Le Nazioni Unite hanno calcolato che oltre l’83% della popolazione vive ormai stabilmente in condizioni di grave povertà. Sono 5,6 i milioni di siriani registrati come rifugiati e 6,2 milioni di sfollati interni. Cosa si è fatto per loro? Se qualcosa è resistito lo si deve al lavoro delle associazioni non governative che non hanno lasciato il Paese in questi anni difficilissimi. Ma servono più aiuti

di Anna Spena

Marzo 2020. Si entra nel decimo anno di guerra in Siria. Nel 2011 le prime dimostrazioni pubbliche contro il governo centrale si sono trasformate in rivolte su scala nazionale e quindi in una guerra civile nel 2012. Le proteste iniziali hanno l'obiettivo di spingere alle dimissioni il presidente Bashar al-Assad ed eliminare la struttura istituzionale monopartitica del Partito Ba'th.

Ma di mezzo c’è l’Isis, (ne abbiamo parlato qui). Ma di questo conflitto, che non è ancora finito, abbiamo campito ben poco, l’ha spiegato bene la giornalista siriana Asmae Dachan in questo pezzo. In questi anni di battaglia dove i confini sono diventi sfuocati e non si distinguono più “i buoni dai cattivi” ammesso che una distinzione abbia senso, una sola cosa è certa: a perdere sono stati e sono i civili. La crisi siriana rimane una delle più grandi crisi mondiali, con oltre 5,6 milioni di Siriani registrati come rifugiati, la maggior parte di loro nei paesi vicini (Turchia, Libano, Giordania, Iraq ed Egitto), e 6,2 milioni di sfollati interni.
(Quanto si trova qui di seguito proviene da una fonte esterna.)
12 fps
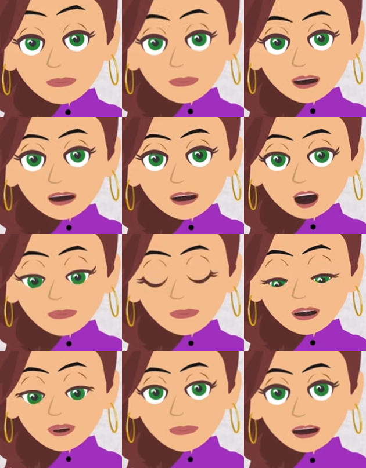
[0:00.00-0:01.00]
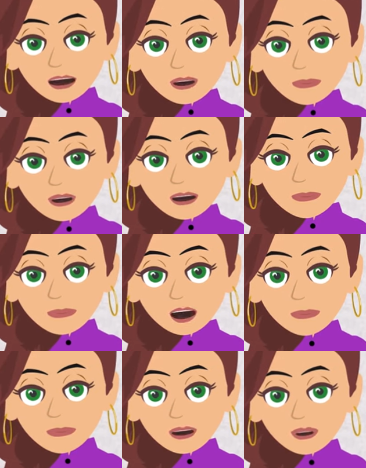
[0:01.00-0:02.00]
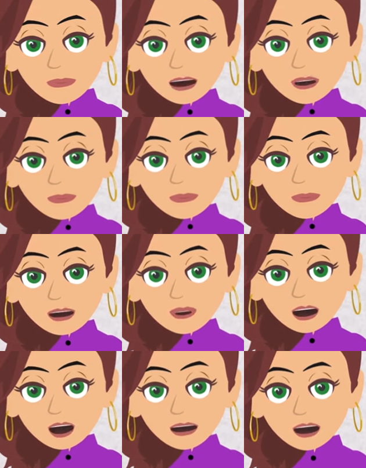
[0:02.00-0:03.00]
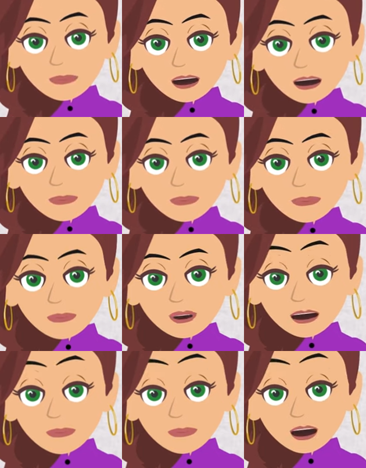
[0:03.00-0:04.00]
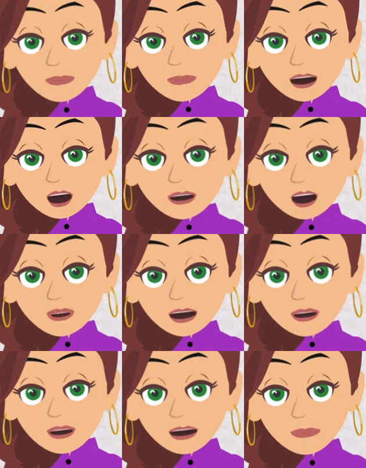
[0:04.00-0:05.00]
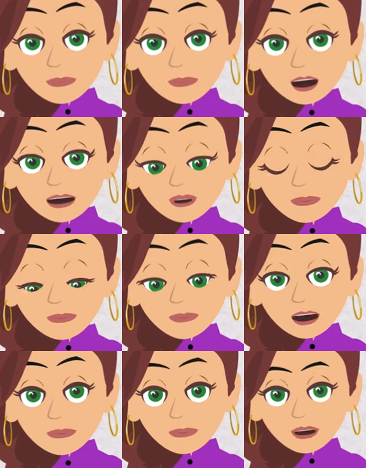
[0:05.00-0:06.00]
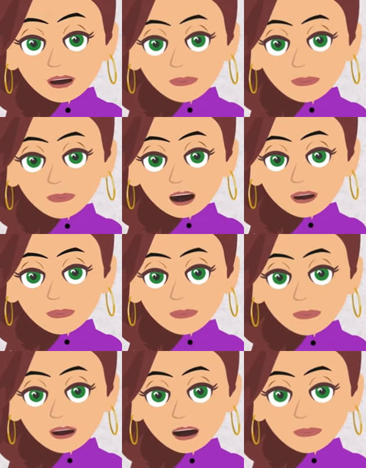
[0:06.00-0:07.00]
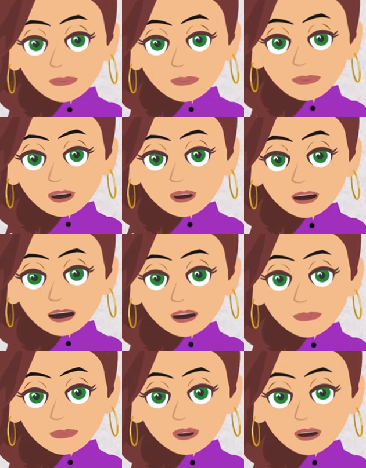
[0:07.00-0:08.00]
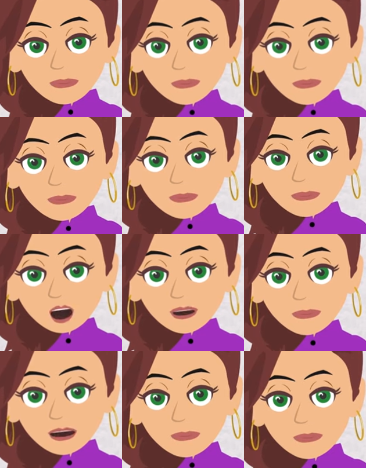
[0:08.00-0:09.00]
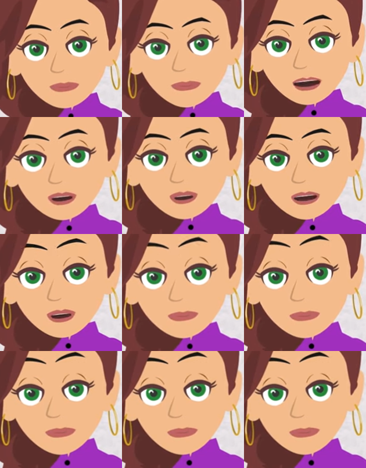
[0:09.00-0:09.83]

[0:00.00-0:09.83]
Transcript: And most of the time it feels just like that. But every now and again, something turns up in your experience that activates that belief that doesn't apply.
Le Nazioni Unite hanno calcolato che oltre l’83% della popolazione vive ormai stabilmente in condizioni di grave povertà, con un tasso di disoccupazione schizzato al 57% e circa 12 milioni di persone rimaste senza alcuna fonte di guadagno, conseguenza diretta di una guerra che ha creato una delle più gravi crisi umanitarie del mondo, lacerando nel profondo l’economia del Paese e il suo tessuto sociale. L’ultima offensiva è stata lanciata dal presidente siriano Assad e dal suo alleato russo Putin sulla regione di Idlib, nordovest del Paese. Dallo scorso dicembre ad oggi si calcola che siano circa 1 milione e 300mila gli sfollati che sono scappati per provare ad entrare in Turchia. Cosa si è fatto per loro? Se qualcosa è resistito lo si deve al lavoro delle associazioni non governative che non hanno lasciato il paese in questi anni difficilissimi e in alcuni casi hanno scelto di iniziare ad operare in Siria proprio durante gli anni di questa guerra che sembra non voler finire.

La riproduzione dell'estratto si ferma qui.